本文介绍了Spark Streaming + Hive的处理方法,对大家解决问题具有一定的参考价值,需要的朋友们下面随着小编来一起学习吧!

问题描述

我们正在构建一个应用程序,该应用程序通过水槽从源系统中获取数据,然后借助Kafka消息系统来触发流以进行内存处理,在将数据处理到数据帧中之后,我们会将数据放入配置单元表. 流程如下 源系统-> Flume-> Kafka-> Spark Streaming-> Hive ,它是正确的流量还是我们需要对其进行审查?

We are in a process to build a application that takes data from source system through flume and then with the help of Kafka message system to spark streaming for in memory processing, after processing data into data frame we will put data into hive tables. Flow will be as follows Source System -> Flume -> Kafka -> Spark Streaming -> Hive , Is it correct flow or we need to review it?

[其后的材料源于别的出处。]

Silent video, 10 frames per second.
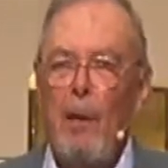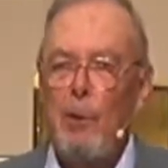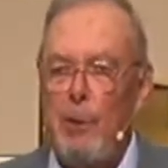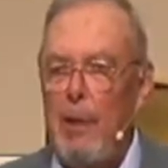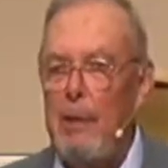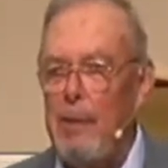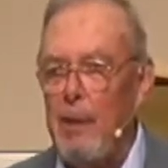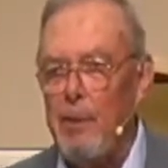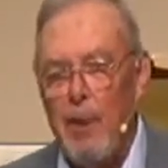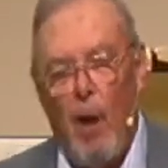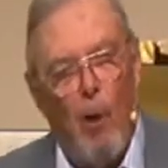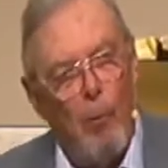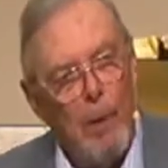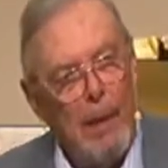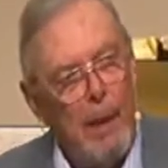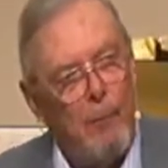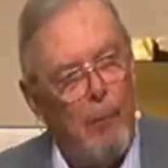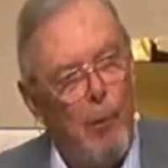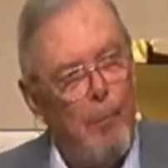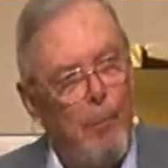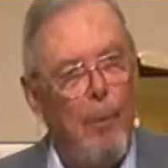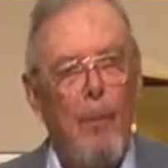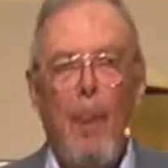Jesus only group,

我们正在使用离散流并将其转换为SQL兼容功能的数据帧.现在,我们在蜂巢中有14个表,必须根据代码类型加载数据.如果我们看到下面的代码,则在将Dstream分配给特定的foreachRDD之前对其进行过滤,对于14个过滤器,我们必须对14个foreachRRD主体进行14次过滤

We are taking Discrete stream and converting it into data frame for SQL compatibility functions. Now we have 14 tables in hive where we have to load data according to code type. If we see code below we are filtering our Dstream before giving it to specific foreachRDD and for 14 filters we have to filter it 14 times for separate 14 foreachRRD bodies

val fil_sms = lines.filter(_.startsWith("1|"))
    val fil_calls = lines.filter(_.startsWith("7|"))

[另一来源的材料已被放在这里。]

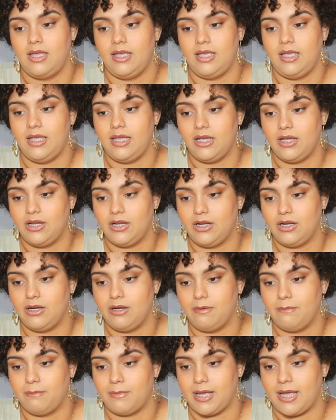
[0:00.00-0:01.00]

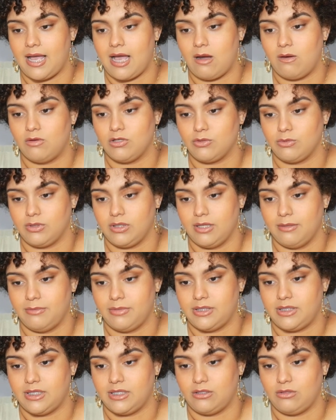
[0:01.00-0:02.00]
Here, my hours were
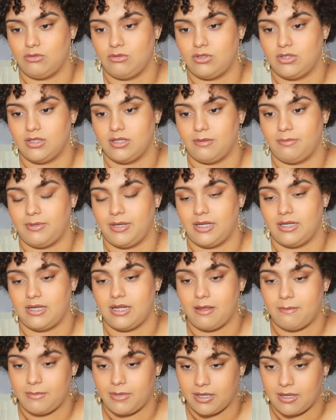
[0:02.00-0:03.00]
limited due to the
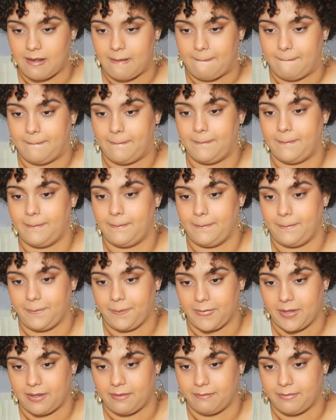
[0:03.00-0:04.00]
pandemic mm-hmm,
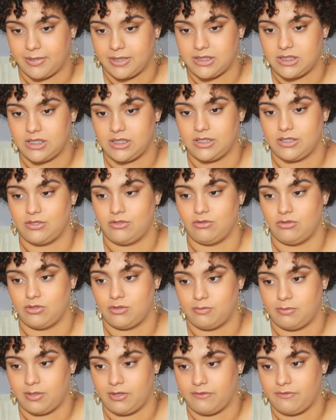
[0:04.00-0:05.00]
and budget issues,
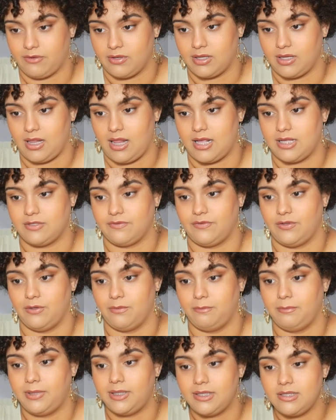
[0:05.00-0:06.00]
but for the last few
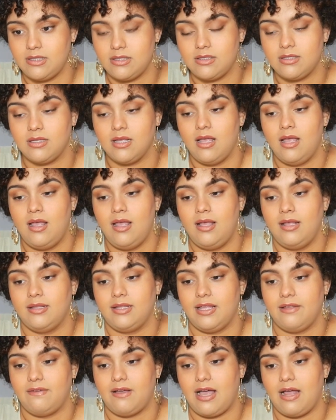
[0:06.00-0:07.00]
months,
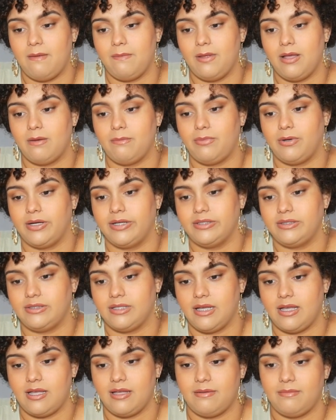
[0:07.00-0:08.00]
they've had me on part
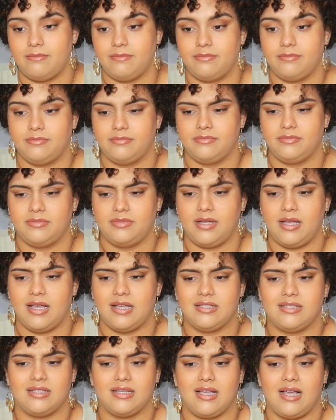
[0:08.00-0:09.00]
time
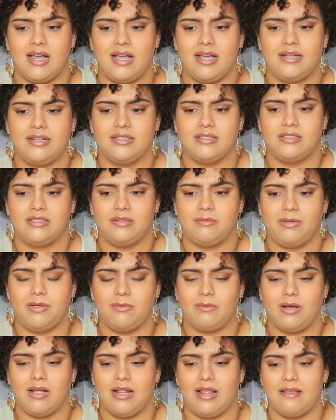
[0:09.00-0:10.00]
as a kindness to me
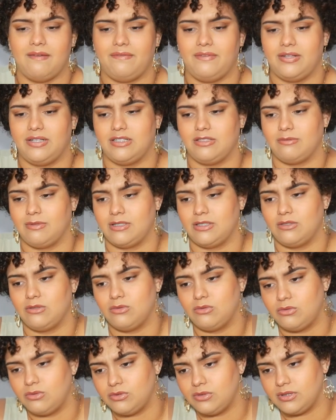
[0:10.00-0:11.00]
while I finish my
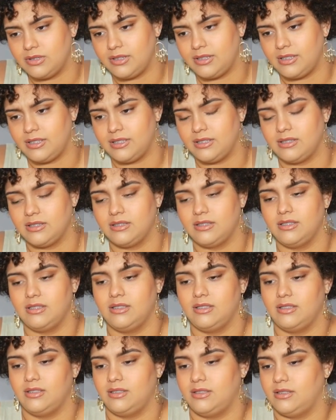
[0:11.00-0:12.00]
schooling.
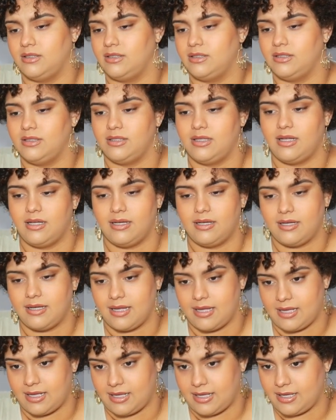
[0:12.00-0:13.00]

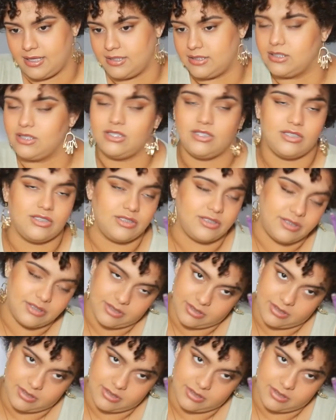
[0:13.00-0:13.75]
Okay, so she's just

我们可以在单个foreachRDD主体中处理此问题吗,因为我已经尝试过,但是它仅过滤一行.如果有人在此代码中提供帮助,以使其在性能和实现方面更好,我是否在执行正确的过程.希望你能理解我的查询

Can we handle this in single foreachRDD body because i have tried but it is filtering only one line.Am i doing right procedure if someone help in this code to make it more better for performance and implementation.Hopefully you understand my query

import kafka.serializer.StringDecoder
import org.apache.spark.streaming._
import org.apache.spark.streaming.kafka._
import org.apache.spark.SparkConf
import org.apache.spark.streaming.dstream.InputDStream
import org.apache.spark.SparkContext
import org.apache.spark.SparkConf
import org.apache.spark.sql.SQLContext
import org.apache.spark.sql._
import org.apache.spark.sql.hive.HiveContext
import org.apache.hadoop.fs.permission.FsPermission
import org.apache.hadoop.fs.FileSystem
import java.net.URI
import org.apache.spark.streaming.{Seconds, StreamingContext}
import org.apache.spark.streaming.StreamingContext._
import org.apache.spark.sql.SQLContext
import org.apache.spark.streaming.Duration
import org.apache.spark.sql.types._
    object test1 {

      case class cdrsms(col1: String , col2: String , col3: String , col4: String ,
                       col5: String , col6: String , col7: String , col8: String,
                       col9: String ,  col10: String)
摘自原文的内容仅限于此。